Résumé des épisodes précédents, figurant en vignettes sur l’image d’Epinal n° 1064 de la fabrique Pellerin (vers 1890) : une canne à figure grotesque été fabriquée par un paysan, qui l’a cédée à un marchand de cannes, qui l’a vendue à un colonel, qui l’a offerte à son fils saint-cyrien victime d’une entorse, qui, une fois guéri, en a fait remplacer la pomme grotesque par une pomme d’or par un orfèvre, puis l’a offerte au médecin qui l’a soigné. Le médecin s’est attaché à sa canne, qui lui rend maints services et l’accompagne toujours dans ses visites aux malades. Un jour, un petit garçon a conduit le médecin chez son père au bras fracturé. Le médecin l’a guéri et est devenu l’ami de la famille. Quand l’enfant, prénommé Laurent, sera plus grand que la canne, il deviendra un bon charpentier comme son père…
Dix-septième vignette :
« Dieu te soit en aide, Laurent ! je paie ton établi » dit-il plus tard… Il caresse l’apprenti du bout de sa canne quand il lui voit faire ses premières armes sous la direction de Basile.
Dix-huitième vignette :
A la mort du regretté docteur, Laurent hérite d’un billet de 1,000 francs et de la canne à pomme d’or, qu’il reçoit en versant un torrent de larmes.
Dix-neuvième vignette :
Il met tout son talent à fabriquer deux supports qui soutiendront contre la cheminée, au-dessus du Crucifix, le si précieux souvenir.
Vingtième vignette :
Aperçue par un ancien ami du médecin, qui vient faire une commande, elle est descendue de sa place d’honneur. L’ami veut l’acheter. « Pas pour tout l’or du monde, lui est-il répondu. C’est le trésor de la famille. »

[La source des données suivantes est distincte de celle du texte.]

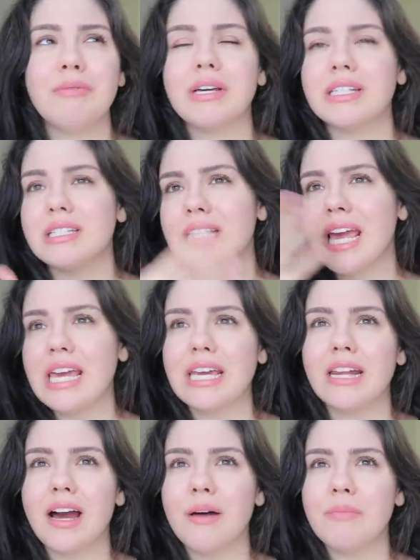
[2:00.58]
maybe because it's
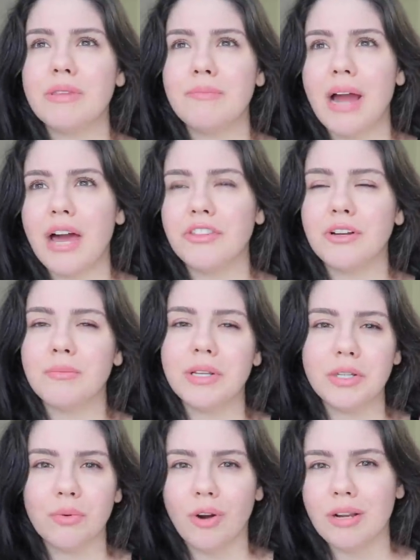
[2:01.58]
hanging up in the bathroom
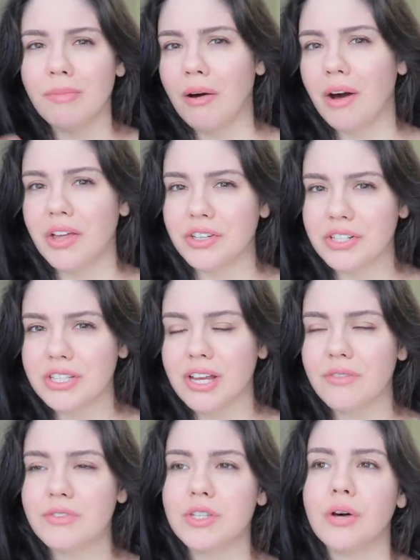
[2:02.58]
and you worry about other
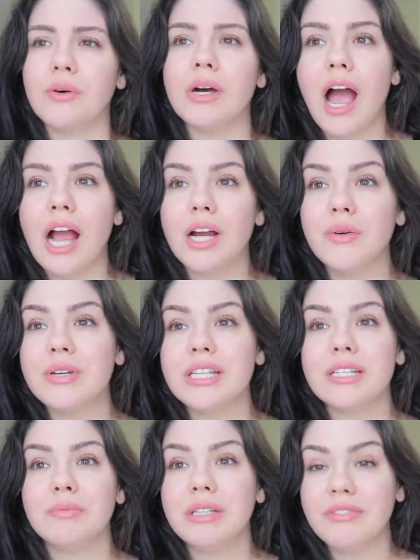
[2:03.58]
stuff. So I always
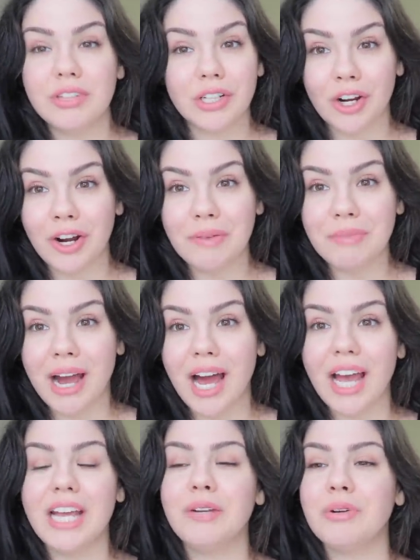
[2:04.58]
end up leaving the curtain
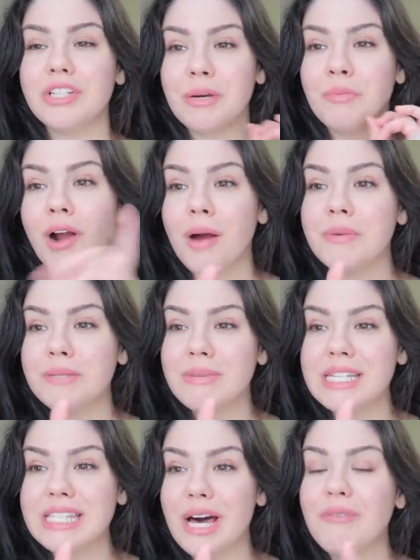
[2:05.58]
behind, which I promise
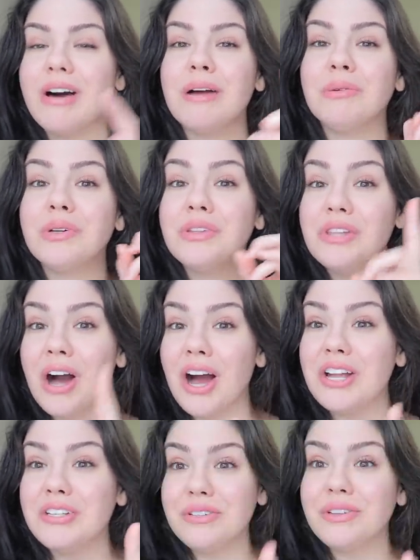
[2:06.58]
myself I will
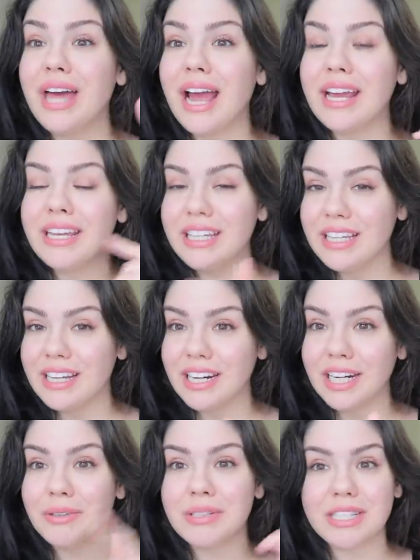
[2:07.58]
not do that
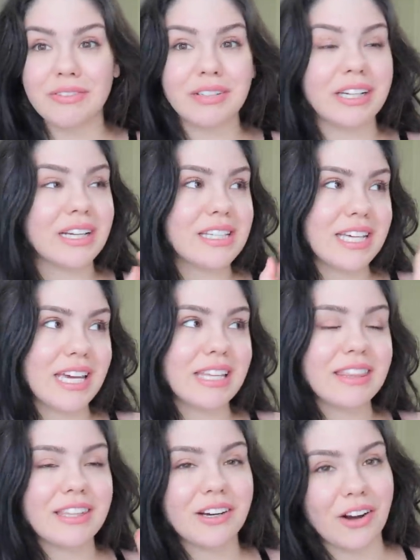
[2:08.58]
here. We're definitely gonna
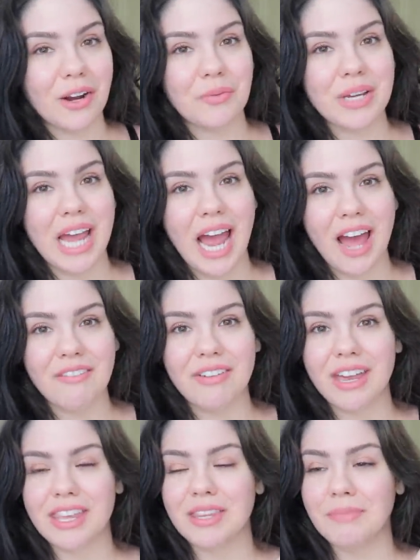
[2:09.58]
take the curtain we have
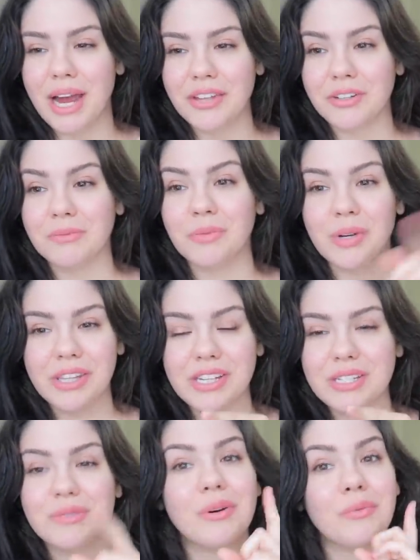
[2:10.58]
in the bathroom with
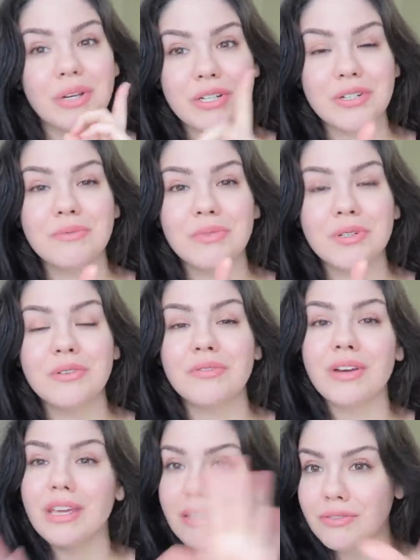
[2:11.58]
us when we do
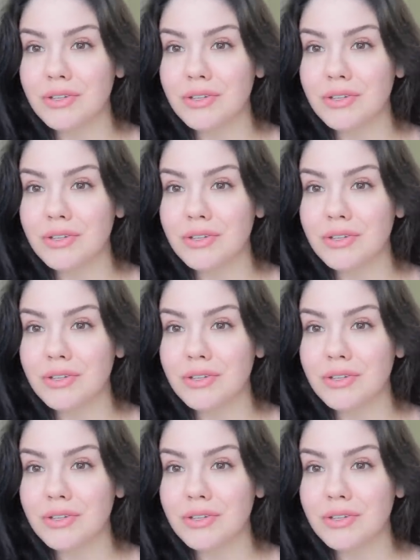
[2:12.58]
move in the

Nous voici arrivés à la fin du conte. N’est-il pas étonnant de consacrer une image d’Epinal en vingt vignettes à l’histoire d’une canne ? En fait, sous sa simplicité, sa mièvrerie aussi, cette historiette sert de prétexte à un enseignement moral et à plusieurs idées.
Il y a d’abord une lecture sociale à faire : la canne est le fruit du travail d’un « bon » paysan, un « artiste d’instinct » certes, mais qui sculpte une pomme à figure grotesque, à son image. Quand le médecin rencontre le charpentier victime d’un accident, il est qualifié de « brave homme ». Face à ces gens du peuple, ces « bonnes gens », il y a un colonel, sa femme et leur fils saint-cyrien (on est en pleine exaltation de l’armée, appelée à sauver la patrie et à reconquérir l’Alsace-Lorraine), qui vont d’abord se servir de cette canne rustique mais vite la transformer pour la rendre conforme aux goûts de son destinataire : un médecin qui a soigné l’élève officier. Tout rentre dans l’ordre, la canne passe de l’art primitif à l’objet d’art et à la figure grotesque est substituée une pomme d’or.
Le médecin, alias le chirurgien ou le docteur, est la bonté même : il visite ses patients, sauve une petite fille agressée par un chien, se rend spontanément chez le père d’un petit garçon qui le prie de se rendre chez lui, il lui prête sa canne pour jouer, lui offre un établi quand il devient apprenti charpentier, devient l’ami de la famille, et à sa mort, lègue au garçon pas moins de 1000 francs et sa canne à pomme d’or.
Il y a aussi une lecture morale, qui exalte les vertus chrétiennes : écoute, patience et dévouement du docteur auprès de ses patients, assistance aux plus faibles (la petite fille attaquée par le chien, le charpentier victime d’un accident), charité (le docteur offre un établi à Laurent et lui lègue une belle somme et sa canne). Il n’est jamais question d’honoraires dans cette histoire, le docteur a tout l’air de guérir ses patients bénévolement, plus même, il prend son temps auprès d’eux puisqu’il « s’oublie à causer avec Basile ». Il est payé de remerciements : « Laurent et sa mère ne savent assez remercier le bon chirurgien ». Paternaliste, le bon docteur « caresse l’apprenti du bout de sa canne ».
La canne léguée prend rang de « précieux souvenir », c’est une véritable relique qui est placée « juste au-dessus du Crucifix ».
Les bons sentiments sont là : Laurent verse « un torrent de larmes » en recevant la canne de son bienfaiteur, il a le culte du souvenir, il n’accepterait jamais un sou en cédant « le trésor de la famille ». On peut être pauvre, mais on a des principes !
Bref, c’est un monde idyllique que nous raconte « La canne à pomme d’or », où les riches et les pauvres se côtoient, où les riches et puissants parlent aux petits et en deviennent des amis, les éduquent, les aident financièrement, et auxquels les petits vouent désormais respect et reconnaissance au-delà de la mort de leurs bienfaiteurs.